Description of the task: After locating the line that contains "(0.00 s to 1.00 s)" in the records below, write out exactly that line and each line after it through the one that contains "Word for word: Samuel's", and nothing else.

Data for this exercise:

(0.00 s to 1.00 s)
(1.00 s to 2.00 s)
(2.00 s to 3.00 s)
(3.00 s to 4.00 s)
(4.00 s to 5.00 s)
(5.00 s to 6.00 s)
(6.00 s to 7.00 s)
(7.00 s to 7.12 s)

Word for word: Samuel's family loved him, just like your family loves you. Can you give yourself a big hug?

---

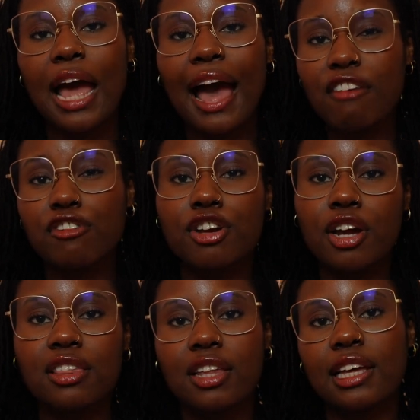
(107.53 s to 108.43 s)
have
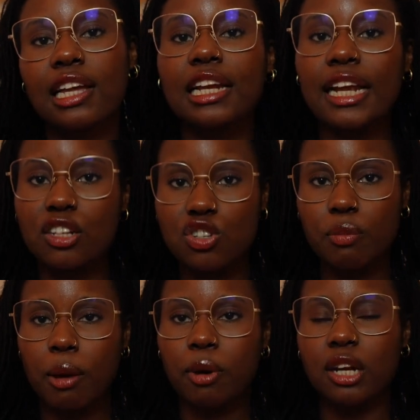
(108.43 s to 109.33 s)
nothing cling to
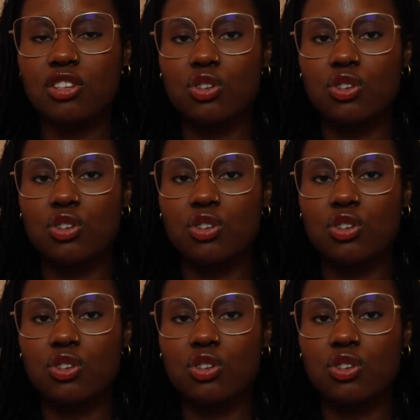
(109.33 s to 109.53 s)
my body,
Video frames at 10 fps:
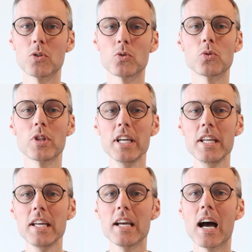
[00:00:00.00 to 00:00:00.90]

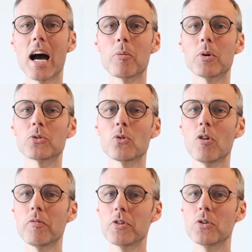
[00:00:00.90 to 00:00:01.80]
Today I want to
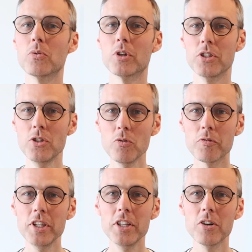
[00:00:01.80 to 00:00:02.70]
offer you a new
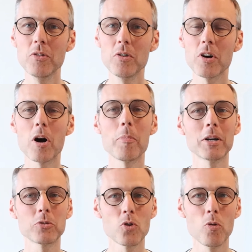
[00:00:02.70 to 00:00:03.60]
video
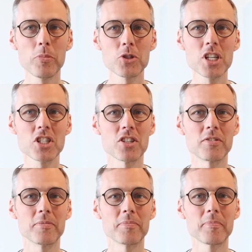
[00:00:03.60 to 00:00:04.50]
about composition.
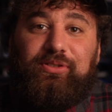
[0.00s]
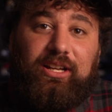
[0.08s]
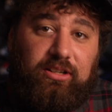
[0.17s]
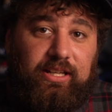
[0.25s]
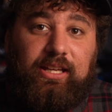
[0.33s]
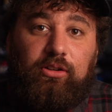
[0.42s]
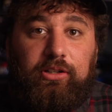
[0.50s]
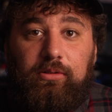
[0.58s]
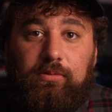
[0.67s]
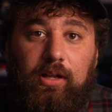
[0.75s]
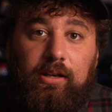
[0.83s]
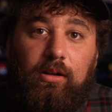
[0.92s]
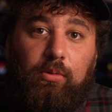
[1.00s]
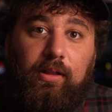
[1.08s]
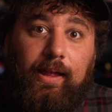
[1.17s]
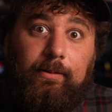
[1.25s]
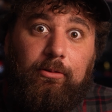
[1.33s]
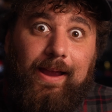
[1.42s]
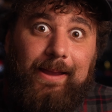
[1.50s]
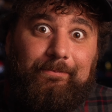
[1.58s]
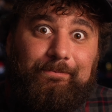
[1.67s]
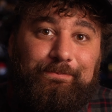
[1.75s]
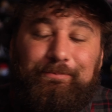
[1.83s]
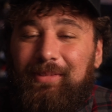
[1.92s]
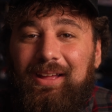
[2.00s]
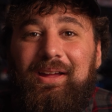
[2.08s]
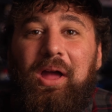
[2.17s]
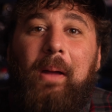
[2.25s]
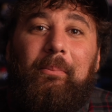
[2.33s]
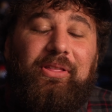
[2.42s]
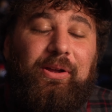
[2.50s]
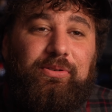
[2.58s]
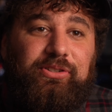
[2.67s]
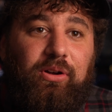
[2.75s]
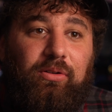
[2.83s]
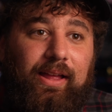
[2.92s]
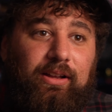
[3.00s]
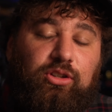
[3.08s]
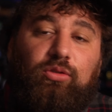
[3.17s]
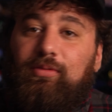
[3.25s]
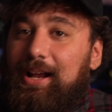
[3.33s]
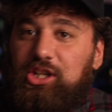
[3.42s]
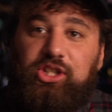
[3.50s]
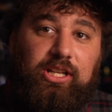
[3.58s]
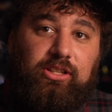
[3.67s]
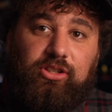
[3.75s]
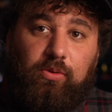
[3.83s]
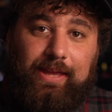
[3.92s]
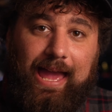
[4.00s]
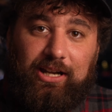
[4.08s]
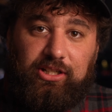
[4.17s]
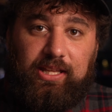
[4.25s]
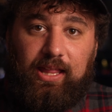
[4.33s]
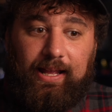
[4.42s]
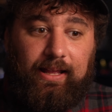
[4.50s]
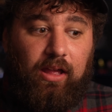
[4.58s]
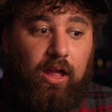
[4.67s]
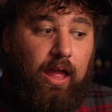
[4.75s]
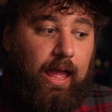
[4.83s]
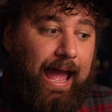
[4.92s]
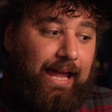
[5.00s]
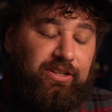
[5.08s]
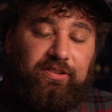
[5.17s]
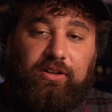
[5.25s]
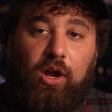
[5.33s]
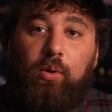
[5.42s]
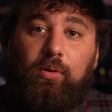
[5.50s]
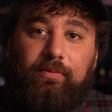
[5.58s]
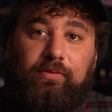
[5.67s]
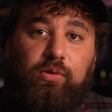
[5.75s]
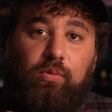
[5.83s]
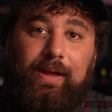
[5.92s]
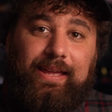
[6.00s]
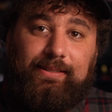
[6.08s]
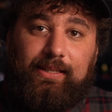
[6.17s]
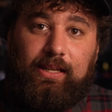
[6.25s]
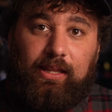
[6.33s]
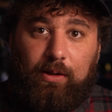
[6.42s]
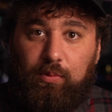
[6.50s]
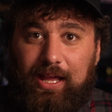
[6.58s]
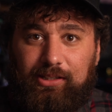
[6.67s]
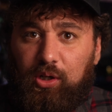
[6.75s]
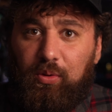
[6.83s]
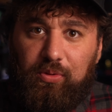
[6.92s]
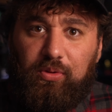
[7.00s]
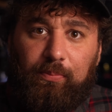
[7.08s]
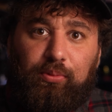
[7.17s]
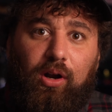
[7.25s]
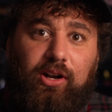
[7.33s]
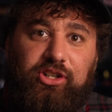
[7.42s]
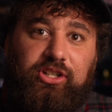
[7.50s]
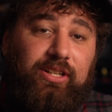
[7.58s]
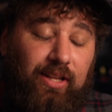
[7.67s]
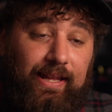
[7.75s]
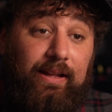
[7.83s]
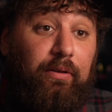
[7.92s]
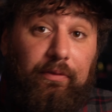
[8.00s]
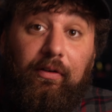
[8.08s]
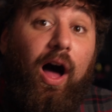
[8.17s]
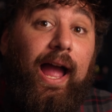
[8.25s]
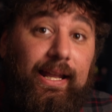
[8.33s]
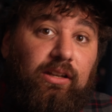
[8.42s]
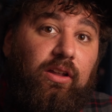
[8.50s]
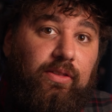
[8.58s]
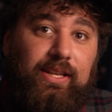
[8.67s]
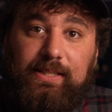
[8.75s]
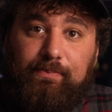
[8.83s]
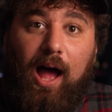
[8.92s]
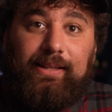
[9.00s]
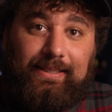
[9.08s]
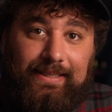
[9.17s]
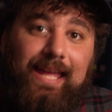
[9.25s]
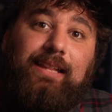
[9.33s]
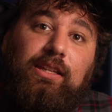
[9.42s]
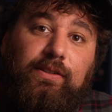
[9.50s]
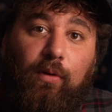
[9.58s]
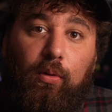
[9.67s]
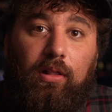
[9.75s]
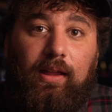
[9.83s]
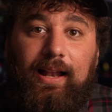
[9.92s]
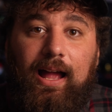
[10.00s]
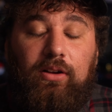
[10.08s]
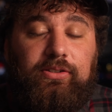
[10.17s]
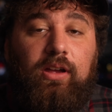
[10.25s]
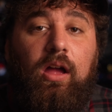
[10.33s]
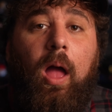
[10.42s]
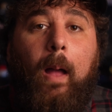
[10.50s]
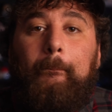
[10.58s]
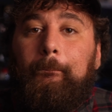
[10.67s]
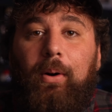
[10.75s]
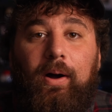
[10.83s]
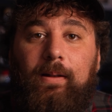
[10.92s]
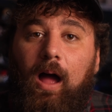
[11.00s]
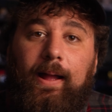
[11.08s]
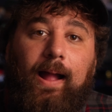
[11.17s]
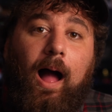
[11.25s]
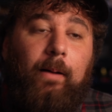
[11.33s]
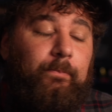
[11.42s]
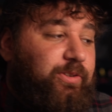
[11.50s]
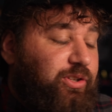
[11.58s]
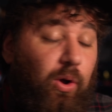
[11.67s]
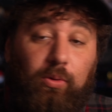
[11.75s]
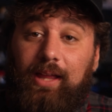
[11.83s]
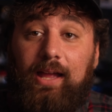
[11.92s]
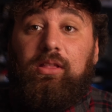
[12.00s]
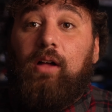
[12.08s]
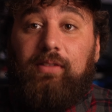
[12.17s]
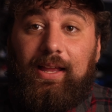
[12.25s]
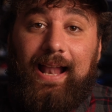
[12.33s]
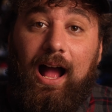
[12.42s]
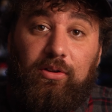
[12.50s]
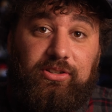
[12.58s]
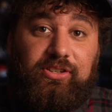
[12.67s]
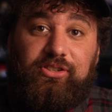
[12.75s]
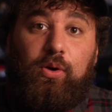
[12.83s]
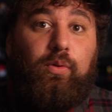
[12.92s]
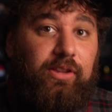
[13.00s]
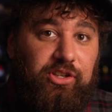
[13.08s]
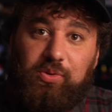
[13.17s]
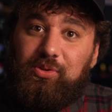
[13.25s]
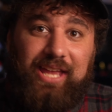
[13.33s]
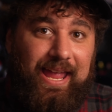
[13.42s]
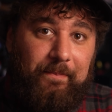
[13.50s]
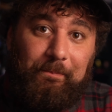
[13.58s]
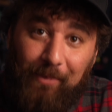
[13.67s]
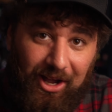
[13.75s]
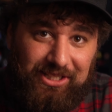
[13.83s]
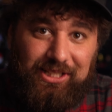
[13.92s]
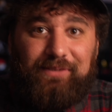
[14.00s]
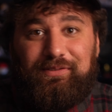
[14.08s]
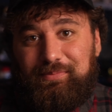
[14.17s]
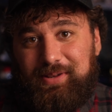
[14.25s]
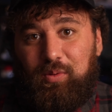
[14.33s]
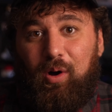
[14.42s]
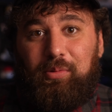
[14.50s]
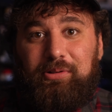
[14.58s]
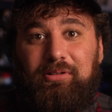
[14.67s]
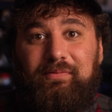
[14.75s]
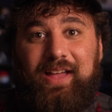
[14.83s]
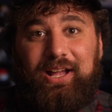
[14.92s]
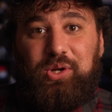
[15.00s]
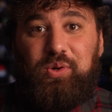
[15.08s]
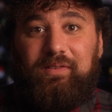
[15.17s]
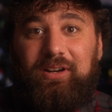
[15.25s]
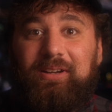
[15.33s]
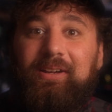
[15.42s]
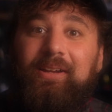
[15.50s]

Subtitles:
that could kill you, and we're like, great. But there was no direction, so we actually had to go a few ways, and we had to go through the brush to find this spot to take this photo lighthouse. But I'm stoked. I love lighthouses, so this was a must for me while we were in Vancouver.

Answer area:
(0.00 s to 1.00 s)
(1.00 s to 2.00 s)
(2.00 s to 3.00 s)
(3.00 s to 4.00 s)
(4.00 s to 5.00 s)
(5.00 s to 6.00 s)
(6.00 s to 7.00 s)
(7.00 s to 7.12 s)

Word for word: Samuel's family loved him, just like your family loves you. Can you give yourself a big hug?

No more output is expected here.